What: Book launch for The Deadly Snakes: Real Rock and Roll Tonight
Where: Drawn & Quarterly, 211 Bernard O., Montreal — Tel: 514-279-2224
When: 7 PM
Free (wine and refreshments will be on hand to make the occasion more festive)
In the six years since their untimely break up, The Deadly Snakes’ cult status as Canada’s finest garage rock band lives on like they’ve never left us, and the truth is, they haven’t—well, not exactly. Whether it’s in André Ethier’s solo work, or drummer Andrew “Gunn” Moszynski and guitarist Chad Ross’ psych rock band Quest For Fire, the guys, for the most part, remain a visible presence in the local music scene. However, despite the many fans who egg on each former member to regroup for one night only, the truth is, we will most likely never see The Deadly Snakes play another show, and somehow that ending to their story’s a lot more fitting.
The Deadly Snakes: Real Rock and Roll Tonight is the new biography written by Montreal writer J.B. Staniforth, who interviewed the band members periodically between 2009-2012, compiling a succinct account of “their rise and gentle fall” in their 10 years playing rock and roll. This new release also marks the third installment of Invisible Publishing’s band biography series Bibliophonic. I asked J.B. Staniforth a few questions about the band and his decision to write his first book on The Deadly Snakes.
You’re a huge music fan. Of all the Canadian bands to write about, why did you choose The Deadly Snakes?
I chose to write about the Snakes because [their final record] Porcella was a hugely significant album for me–it spoke to me at a time in my life when I was lost, and I always felt I owed the band some kind of thanks for that. I also never felt they got the recognition they deserved for being the best band in the country. They recorded four albums in six years, effortlessly representing the process of growing up, before breaking up and leaving a beautiful corpse. Those records will stay beautiful forever.
After interviewing the band members for your book, did you go back and listen to the music and notice more nuances to their songs, or did their music inspire you on a different level?
Oh, absolutely. I listened to the records over and over, even when I was in Toronto interviewing the band (because I wanted to be able to ask specific questions about songs). The more I listened, the more popped out at me. There’s a lot in each of those records to explore, even the early ones (which sound deceptively simple). As André [Ethier] and Max [McCabe-Lokos] have both pointed out, the simplicity of the early Snakes is calculated–almost the product of insecurity. By contrast, on Ode to Joy and Porcella they open themselves up absolutely, sometimes breaking songs down (like “Oh My Bride” and “Mutiny and Lonesome Blues”) into something practically minimalistic, and at other times producing these ornate, elegant pieces (like “Gore Veil” and “Oh Lord, My Heart”). None of the Snakes’ records tires under repeated listening.
What mark has The Deadly Snakes left on the Canadian rock and roll scene, or conversely, what void is left in their absence?
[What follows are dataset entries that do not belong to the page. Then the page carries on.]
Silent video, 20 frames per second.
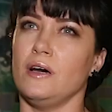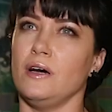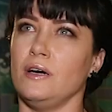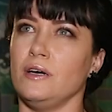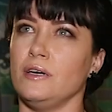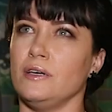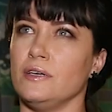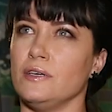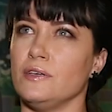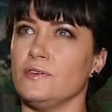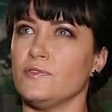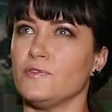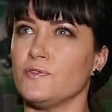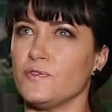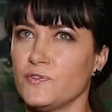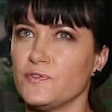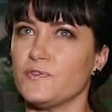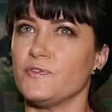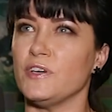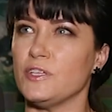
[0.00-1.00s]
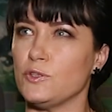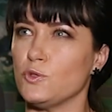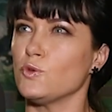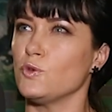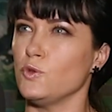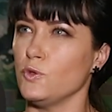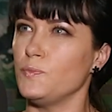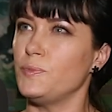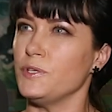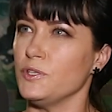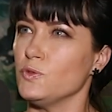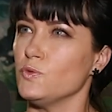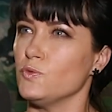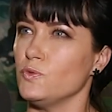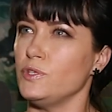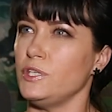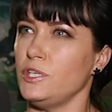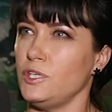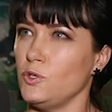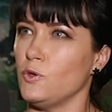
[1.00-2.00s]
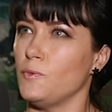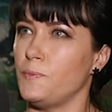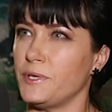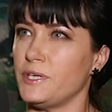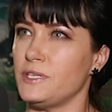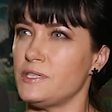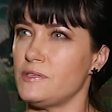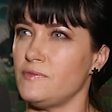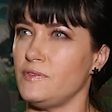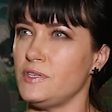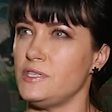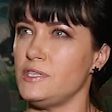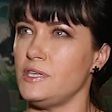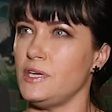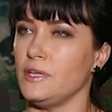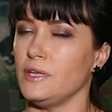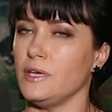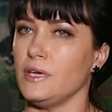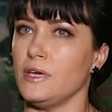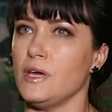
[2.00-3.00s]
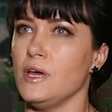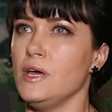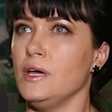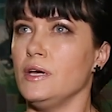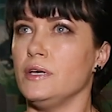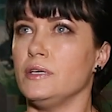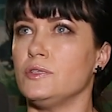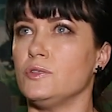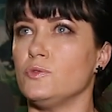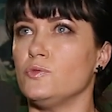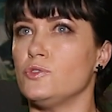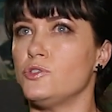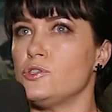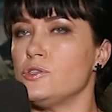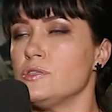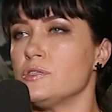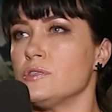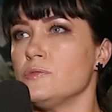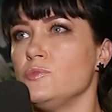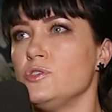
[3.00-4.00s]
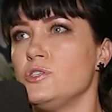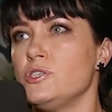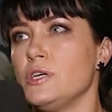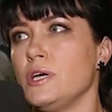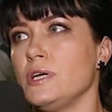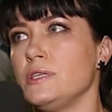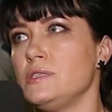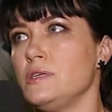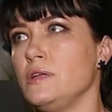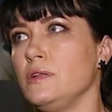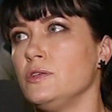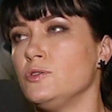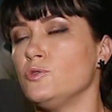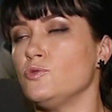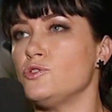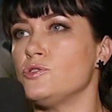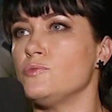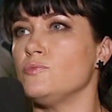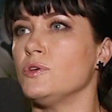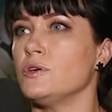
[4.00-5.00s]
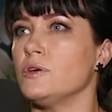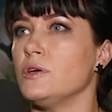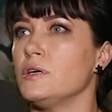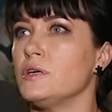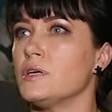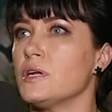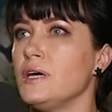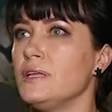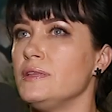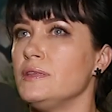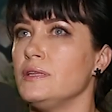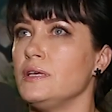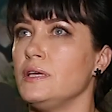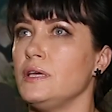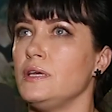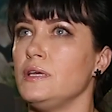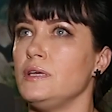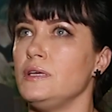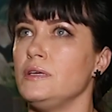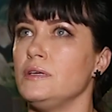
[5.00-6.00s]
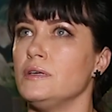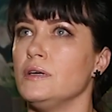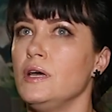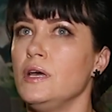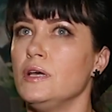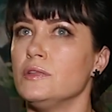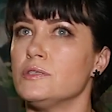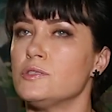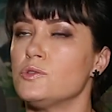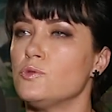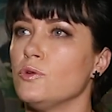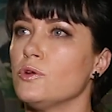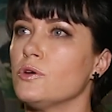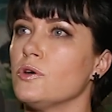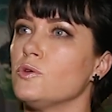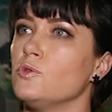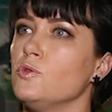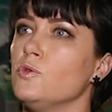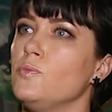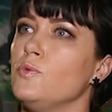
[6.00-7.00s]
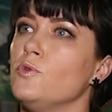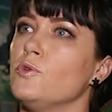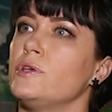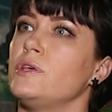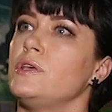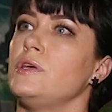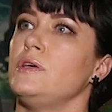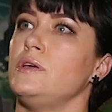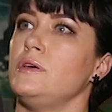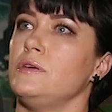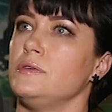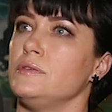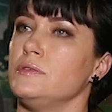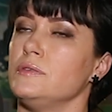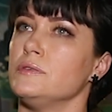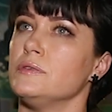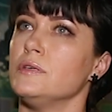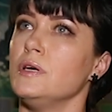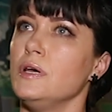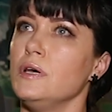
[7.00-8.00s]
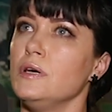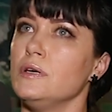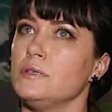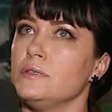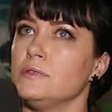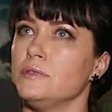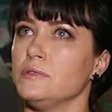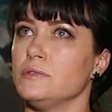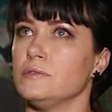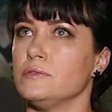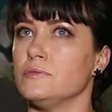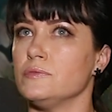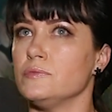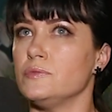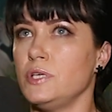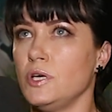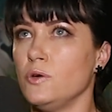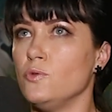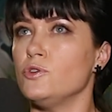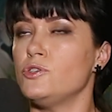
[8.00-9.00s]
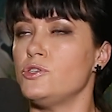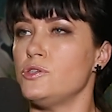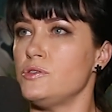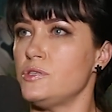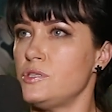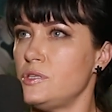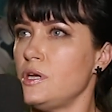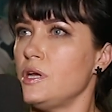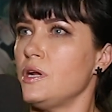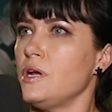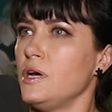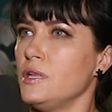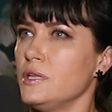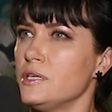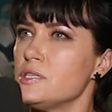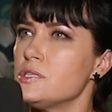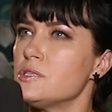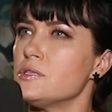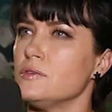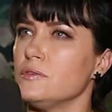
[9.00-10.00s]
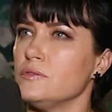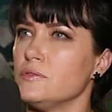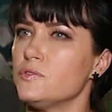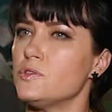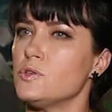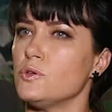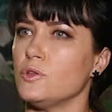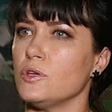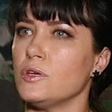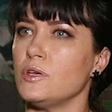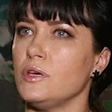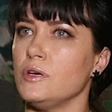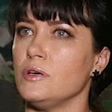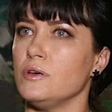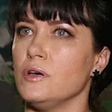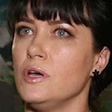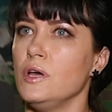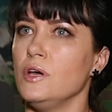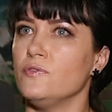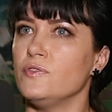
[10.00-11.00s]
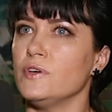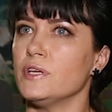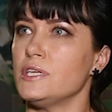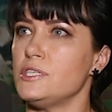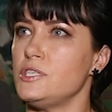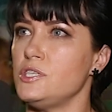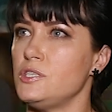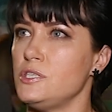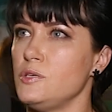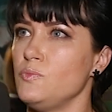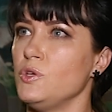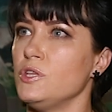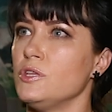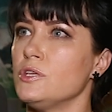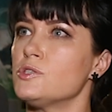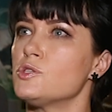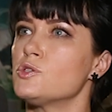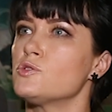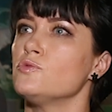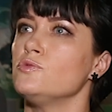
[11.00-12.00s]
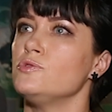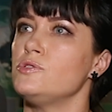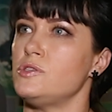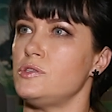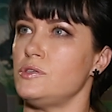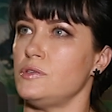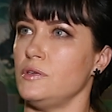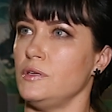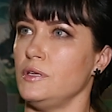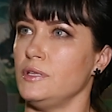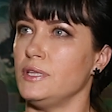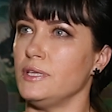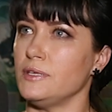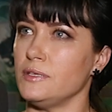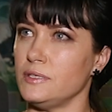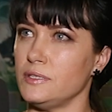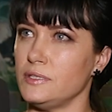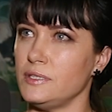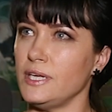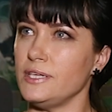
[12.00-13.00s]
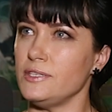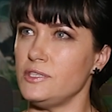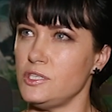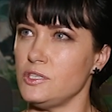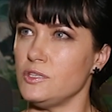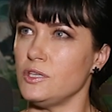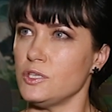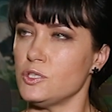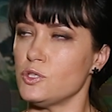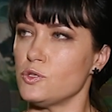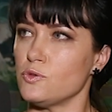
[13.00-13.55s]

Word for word: а, в эту глубину ее произведений. Это очень замечательно, это очень многогранные и настолько глубокие. Э, я очень старалась э, все-таки выразить именно суть Э, дойти до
To me, the defining factor of the Deadly Snakes is that beautiful combination of simplicity, chutzpah and regionalism. They played with a clarity and directness, deliberately without irony, that demanded they take themselves and their music seriously, and they always did it with a nod to their hometown, their lives and the things they cared about. I’d love for there to be bands from all across the country–from Swift Current, or Sault St. Marie, or Yellowknife–that represented their town as fiercely as the Snakes stood up for Toronto. Not because they loved it, but because it was where they were from and they were determined not to be something other than they were.
The book’s official launch is this Friday, December 7 at Montreal’s gorgeous Mile End bookstore, Drawn & Quarterly.
About J.B. Staniforth:
J.B. Staniforth is a writer, reporter, editor, and teacher. His reporting appears regularly in the Nation magazine (Canada), serving the Cree communities of James Bay (Eeyou Istchee); he has also published writing in Slice, N+1, and Salon. Since 2001, he has written and produced the underground zine Querencia. He lives in Montreal.